* **Supplied material**
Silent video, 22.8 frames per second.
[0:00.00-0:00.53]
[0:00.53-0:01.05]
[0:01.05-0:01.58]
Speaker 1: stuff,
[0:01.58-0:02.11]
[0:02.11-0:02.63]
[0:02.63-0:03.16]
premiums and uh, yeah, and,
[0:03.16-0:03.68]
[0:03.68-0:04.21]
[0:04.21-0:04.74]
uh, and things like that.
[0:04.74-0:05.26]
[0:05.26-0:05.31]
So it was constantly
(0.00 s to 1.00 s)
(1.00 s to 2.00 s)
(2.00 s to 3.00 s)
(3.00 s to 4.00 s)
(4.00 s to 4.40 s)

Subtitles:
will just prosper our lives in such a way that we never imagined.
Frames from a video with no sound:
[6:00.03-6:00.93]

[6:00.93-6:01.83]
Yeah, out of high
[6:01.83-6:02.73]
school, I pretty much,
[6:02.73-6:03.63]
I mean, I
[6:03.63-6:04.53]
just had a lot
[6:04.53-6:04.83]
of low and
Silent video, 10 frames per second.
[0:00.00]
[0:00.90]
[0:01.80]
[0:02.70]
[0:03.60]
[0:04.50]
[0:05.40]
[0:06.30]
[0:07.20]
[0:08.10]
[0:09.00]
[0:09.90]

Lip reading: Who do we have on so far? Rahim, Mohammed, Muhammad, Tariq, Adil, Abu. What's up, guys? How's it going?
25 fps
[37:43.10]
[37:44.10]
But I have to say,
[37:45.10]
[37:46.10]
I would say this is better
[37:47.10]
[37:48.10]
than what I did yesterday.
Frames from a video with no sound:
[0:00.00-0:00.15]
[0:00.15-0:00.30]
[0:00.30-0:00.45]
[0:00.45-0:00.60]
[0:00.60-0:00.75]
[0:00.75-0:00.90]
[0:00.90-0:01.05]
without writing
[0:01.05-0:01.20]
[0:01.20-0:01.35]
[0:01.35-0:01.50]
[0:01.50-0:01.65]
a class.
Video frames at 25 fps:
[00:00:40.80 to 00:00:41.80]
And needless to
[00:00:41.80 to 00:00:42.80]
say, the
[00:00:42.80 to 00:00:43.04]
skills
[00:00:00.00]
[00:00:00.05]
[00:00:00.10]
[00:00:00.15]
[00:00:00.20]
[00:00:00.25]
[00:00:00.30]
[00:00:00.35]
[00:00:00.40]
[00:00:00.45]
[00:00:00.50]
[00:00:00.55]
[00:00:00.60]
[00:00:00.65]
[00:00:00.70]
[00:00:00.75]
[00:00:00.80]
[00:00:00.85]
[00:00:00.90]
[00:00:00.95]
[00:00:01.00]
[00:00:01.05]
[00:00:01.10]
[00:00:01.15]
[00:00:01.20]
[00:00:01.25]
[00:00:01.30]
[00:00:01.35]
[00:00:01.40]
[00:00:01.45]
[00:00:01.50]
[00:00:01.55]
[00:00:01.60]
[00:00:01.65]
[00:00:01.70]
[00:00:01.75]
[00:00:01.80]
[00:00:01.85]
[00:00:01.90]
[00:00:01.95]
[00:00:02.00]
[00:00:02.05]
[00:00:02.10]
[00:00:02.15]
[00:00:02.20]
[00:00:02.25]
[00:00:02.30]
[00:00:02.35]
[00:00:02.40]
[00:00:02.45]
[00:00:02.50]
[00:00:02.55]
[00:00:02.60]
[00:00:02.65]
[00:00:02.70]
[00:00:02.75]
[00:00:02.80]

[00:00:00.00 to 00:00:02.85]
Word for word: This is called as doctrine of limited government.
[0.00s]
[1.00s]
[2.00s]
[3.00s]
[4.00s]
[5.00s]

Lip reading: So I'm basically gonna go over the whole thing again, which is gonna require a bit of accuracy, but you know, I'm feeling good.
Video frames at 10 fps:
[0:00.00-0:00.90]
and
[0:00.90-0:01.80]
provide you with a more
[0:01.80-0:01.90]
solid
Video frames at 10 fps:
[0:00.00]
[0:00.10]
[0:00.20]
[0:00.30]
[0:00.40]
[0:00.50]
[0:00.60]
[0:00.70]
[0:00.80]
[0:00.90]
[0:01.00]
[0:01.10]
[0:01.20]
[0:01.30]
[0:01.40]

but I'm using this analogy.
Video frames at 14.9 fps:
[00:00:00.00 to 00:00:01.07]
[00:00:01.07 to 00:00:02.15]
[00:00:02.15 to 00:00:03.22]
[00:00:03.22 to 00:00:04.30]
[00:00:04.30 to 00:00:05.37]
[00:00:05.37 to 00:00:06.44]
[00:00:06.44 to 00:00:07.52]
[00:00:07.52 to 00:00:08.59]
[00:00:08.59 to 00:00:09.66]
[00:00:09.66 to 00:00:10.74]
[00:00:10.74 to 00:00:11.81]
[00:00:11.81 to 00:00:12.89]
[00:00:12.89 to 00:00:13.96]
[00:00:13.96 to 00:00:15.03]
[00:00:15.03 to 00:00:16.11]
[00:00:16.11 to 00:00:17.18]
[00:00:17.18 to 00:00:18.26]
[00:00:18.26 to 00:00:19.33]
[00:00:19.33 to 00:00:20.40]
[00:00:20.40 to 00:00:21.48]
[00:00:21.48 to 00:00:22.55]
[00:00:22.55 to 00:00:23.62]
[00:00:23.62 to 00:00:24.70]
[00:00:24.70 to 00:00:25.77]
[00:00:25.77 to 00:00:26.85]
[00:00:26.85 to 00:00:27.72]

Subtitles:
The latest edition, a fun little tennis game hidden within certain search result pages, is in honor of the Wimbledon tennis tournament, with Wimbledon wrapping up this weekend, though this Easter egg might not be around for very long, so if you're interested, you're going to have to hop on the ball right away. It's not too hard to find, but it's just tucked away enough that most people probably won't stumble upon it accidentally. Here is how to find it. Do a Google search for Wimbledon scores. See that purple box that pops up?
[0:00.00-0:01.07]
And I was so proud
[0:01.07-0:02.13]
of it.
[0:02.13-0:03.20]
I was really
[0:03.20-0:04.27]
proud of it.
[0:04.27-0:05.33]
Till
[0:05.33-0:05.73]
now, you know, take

* **Exercise aim**
Reproduce each entry exactly, with nothing missing.

* **Problem solution**
Silent video, 22.8 frames per second.
[0:00.00-0:00.53]
[0:00.53-0:01.05]
[0:01.05-0:01.58]
Speaker 1: stuff,
[0:01.58-0:02.11]
[0:02.11-0:02.63]
[0:02.63-0:03.16]
premiums and uh, yeah, and,
[0:03.16-0:03.68]
[0:03.68-0:04.21]
[0:04.21-0:04.74]
uh, and things like that.
[0:04.74-0:05.26]
[0:05.26-0:05.31]
So it was constantly
(0.00 s to 1.00 s)
(1.00 s to 2.00 s)
(2.00 s to 3.00 s)
(3.00 s to 4.00 s)
(4.00 s to 4.40 s)

Subtitles:
will just prosper our lives in such a way that we never imagined.
Frames from a video with no sound:
[6:00.03-6:00.93]

[6:00.93-6:01.83]
Yeah, out of high
[6:01.83-6:02.73]
school, I pretty much,
[6:02.73-6:03.63]
I mean, I
[6:03.63-6:04.53]
just had a lot
[6:04.53-6:04.83]
of low and
Silent video, 10 frames per second.
[0:00.00]
[0:00.90]
[0:01.80]
[0:02.70]
[0:03.60]
[0:04.50]
[0:05.40]
[0:06.30]
[0:07.20]
[0:08.10]
[0:09.00]
[0:09.90]

Lip reading: Who do we have on so far? Rahim, Mohammed, Muhammad, Tariq, Adil, Abu. What's up, guys? How's it going?
25 fps
[37:43.10]
[37:44.10]
But I have to say,
[37:45.10]
[37:46.10]
I would say this is better
[37:47.10]
[37:48.10]
than what I did yesterday.
Frames from a video with no sound:
[0:00.00-0:00.15]
[0:00.15-0:00.30]
[0:00.30-0:00.45]
[0:00.45-0:00.60]
[0:00.60-0:00.75]
[0:00.75-0:00.90]
[0:00.90-0:01.05]
without writing
[0:01.05-0:01.20]
[0:01.20-0:01.35]
[0:01.35-0:01.50]
[0:01.50-0:01.65]
a class.
Video frames at 25 fps:
[00:00:40.80 to 00:00:41.80]
And needless to
[00:00:41.80 to 00:00:42.80]
say, the
[00:00:42.80 to 00:00:43.04]
skills
[00:00:00.00]
[00:00:00.05]
[00:00:00.10]
[00:00:00.15]
[00:00:00.20]
[00:00:00.25]
[00:00:00.30]
[00:00:00.35]
[00:00:00.40]
[00:00:00.45]
[00:00:00.50]
[00:00:00.55]
[00:00:00.60]
[00:00:00.65]
[00:00:00.70]
[00:00:00.75]
[00:00:00.80]
[00:00:00.85]
[00:00:00.90]
[00:00:00.95]
[00:00:01.00]
[00:00:01.05]
[00:00:01.10]
[00:00:01.15]
[00:00:01.20]
[00:00:01.25]
[00:00:01.30]
[00:00:01.35]
[00:00:01.40]
[00:00:01.45]
[00:00:01.50]
[00:00:01.55]
[00:00:01.60]
[00:00:01.65]
[00:00:01.70]
[00:00:01.75]
[00:00:01.80]
[00:00:01.85]
[00:00:01.90]
[00:00:01.95]
[00:00:02.00]
[00:00:02.05]
[00:00:02.10]
[00:00:02.15]
[00:00:02.20]
[00:00:02.25]
[00:00:02.30]
[00:00:02.35]
[00:00:02.40]
[00:00:02.45]
[00:00:02.50]
[00:00:02.55]
[00:00:02.60]
[00:00:02.65]
[00:00:02.70]
[00:00:02.75]
[00:00:02.80]

[00:00:00.00 to 00:00:02.85]
Word for word: This is called as doctrine of limited government.
[0.00s]
[1.00s]
[2.00s]
[3.00s]
[4.00s]
[5.00s]

Lip reading: So I'm basically gonna go over the whole thing again, which is gonna require a bit of accuracy, but you know, I'm feeling good.
Video frames at 10 fps:
[0:00.00-0:00.90]
and
[0:00.90-0:01.80]
provide you with a more
[0:01.80-0:01.90]
solid
Video frames at 10 fps:
[0:00.00]
[0:00.10]
[0:00.20]
[0:00.30]
[0:00.40]
[0:00.50]
[0:00.60]
[0:00.70]
[0:00.80]
[0:00.90]
[0:01.00]
[0:01.10]
[0:01.20]
[0:01.30]
[0:01.40]

but I'm using this analogy.
Video frames at 14.9 fps:
[00:00:00.00 to 00:00:01.07]
[00:00:01.07 to 00:00:02.15]
[00:00:02.15 to 00:00:03.22]
[00:00:03.22 to 00:00:04.30]
[00:00:04.30 to 00:00:05.37]
[00:00:05.37 to 00:00:06.44]
[00:00:06.44 to 00:00:07.52]
[00:00:07.52 to 00:00:08.59]
[00:00:08.59 to 00:00:09.66]
[00:00:09.66 to 00:00:10.74]
[00:00:10.74 to 00:00:11.81]
[00:00:11.81 to 00:00:12.89]
[00:00:12.89 to 00:00:13.96]
[00:00:13.96 to 00:00:15.03]
[00:00:15.03 to 00:00:16.11]
[00:00:16.11 to 00:00:17.18]
[00:00:17.18 to 00:00:18.26]
[00:00:18.26 to 00:00:19.33]
[00:00:19.33 to 00:00:20.40]
[00:00:20.40 to 00:00:21.48]
[00:00:21.48 to 00:00:22.55]
[00:00:22.55 to 00:00:23.62]
[00:00:23.62 to 00:00:24.70]
[00:00:24.70 to 00:00:25.77]
[00:00:25.77 to 00:00:26.85]
[00:00:26.85 to 00:00:27.72]

Subtitles:
The latest edition, a fun little tennis game hidden within certain search result pages, is in honor of the Wimbledon tennis tournament, with Wimbledon wrapping up this weekend, though this Easter egg might not be around for very long, so if you're interested, you're going to have to hop on the ball right away. It's not too hard to find, but it's just tucked away enough that most people probably won't stumble upon it accidentally. Here is how to find it. Do a Google search for Wimbledon scores. See that purple box that pops up?
[0:00.00-0:01.07]
And I was so proud
[0:01.07-0:02.13]
of it.
[0:02.13-0:03.20]
I was really
[0:03.20-0:04.27]
proud of it.
[0:04.27-0:05.33]
Till
[0:05.33-0:05.73]
now, you know, take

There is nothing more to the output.